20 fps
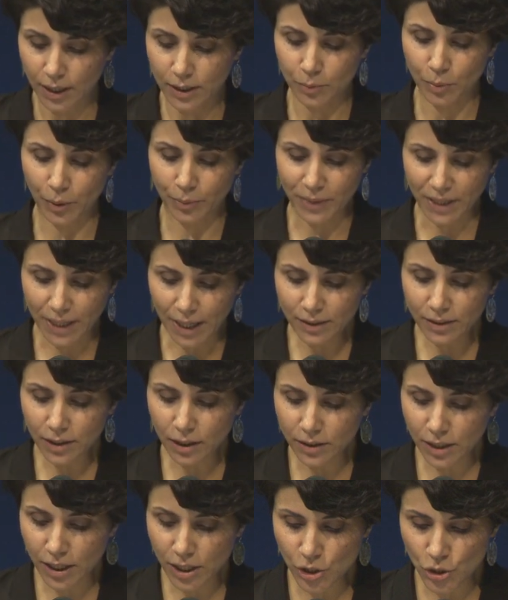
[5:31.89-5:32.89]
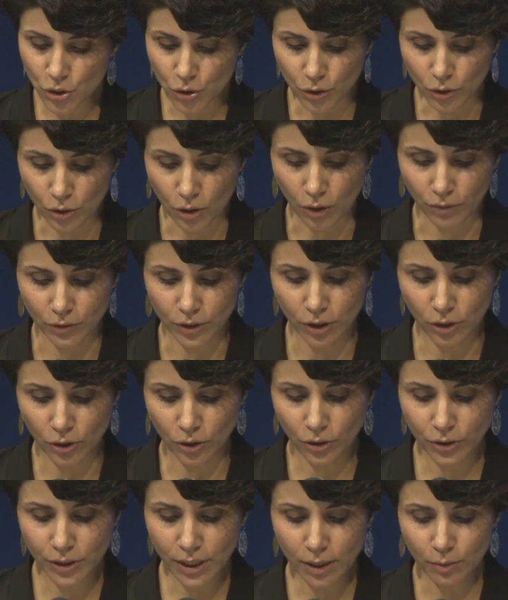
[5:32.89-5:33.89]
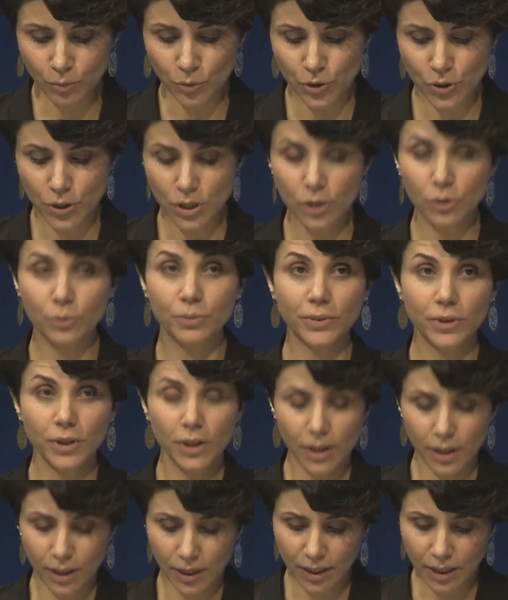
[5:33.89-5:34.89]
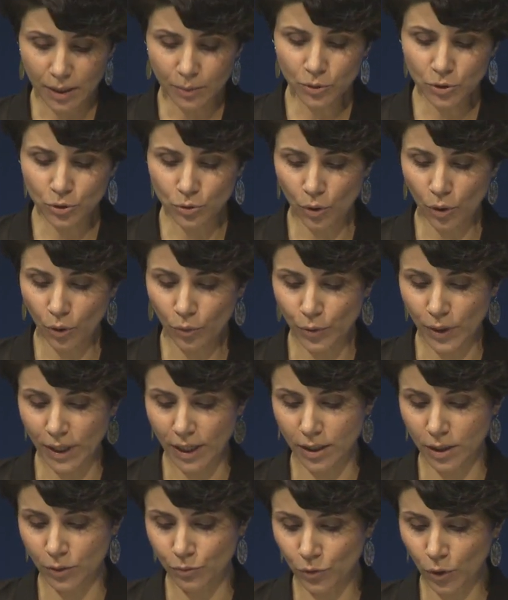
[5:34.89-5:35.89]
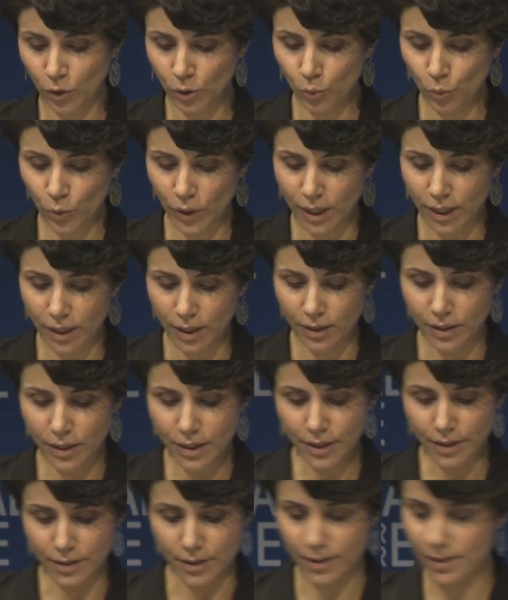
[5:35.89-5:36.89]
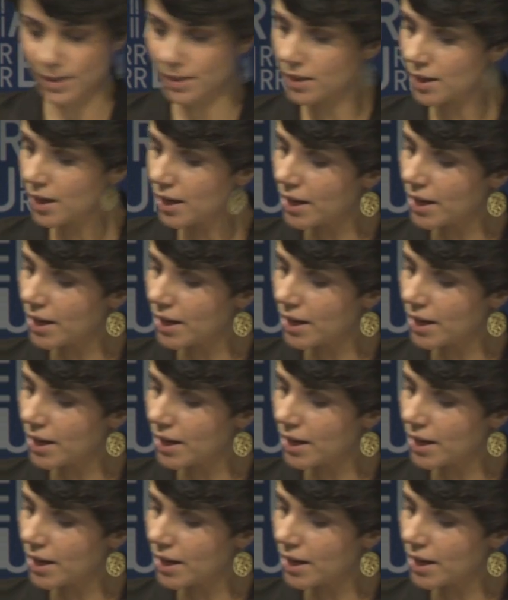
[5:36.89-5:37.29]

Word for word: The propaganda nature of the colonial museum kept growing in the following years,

...

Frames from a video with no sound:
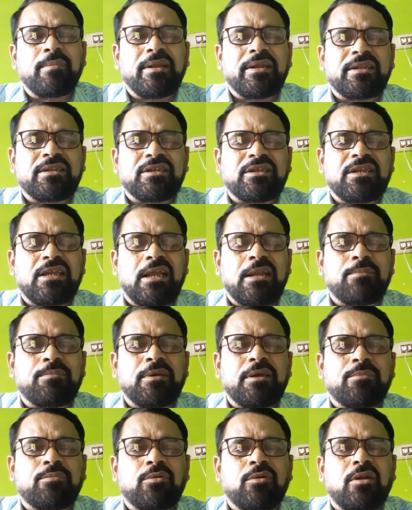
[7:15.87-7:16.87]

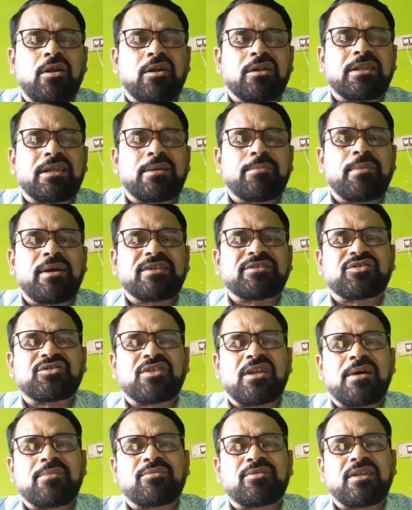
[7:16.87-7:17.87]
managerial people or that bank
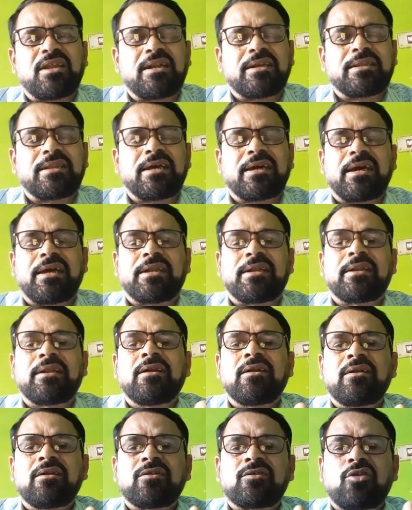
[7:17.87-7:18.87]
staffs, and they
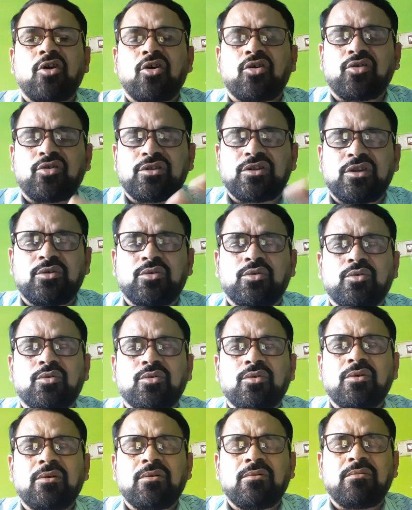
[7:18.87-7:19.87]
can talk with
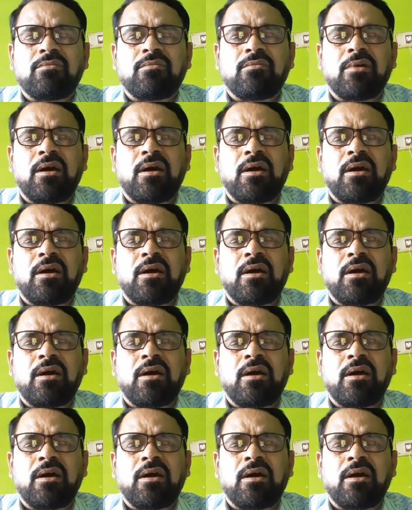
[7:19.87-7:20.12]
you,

» TASK REQUIREMENTS: In the data above, the stretch from the line with "[5:33.89-5:34.89]" through the line with "Word for word: The" is to be returned exactly, minus any pictures.

» RESPONSE TO THE TASK:
[5:33.89-5:34.89]
[5:34.89-5:35.89]
[5:35.89-5:36.89]
[5:36.89-5:37.29]

Word for word: The propaganda nature of the colonial museum kept growing in the following years,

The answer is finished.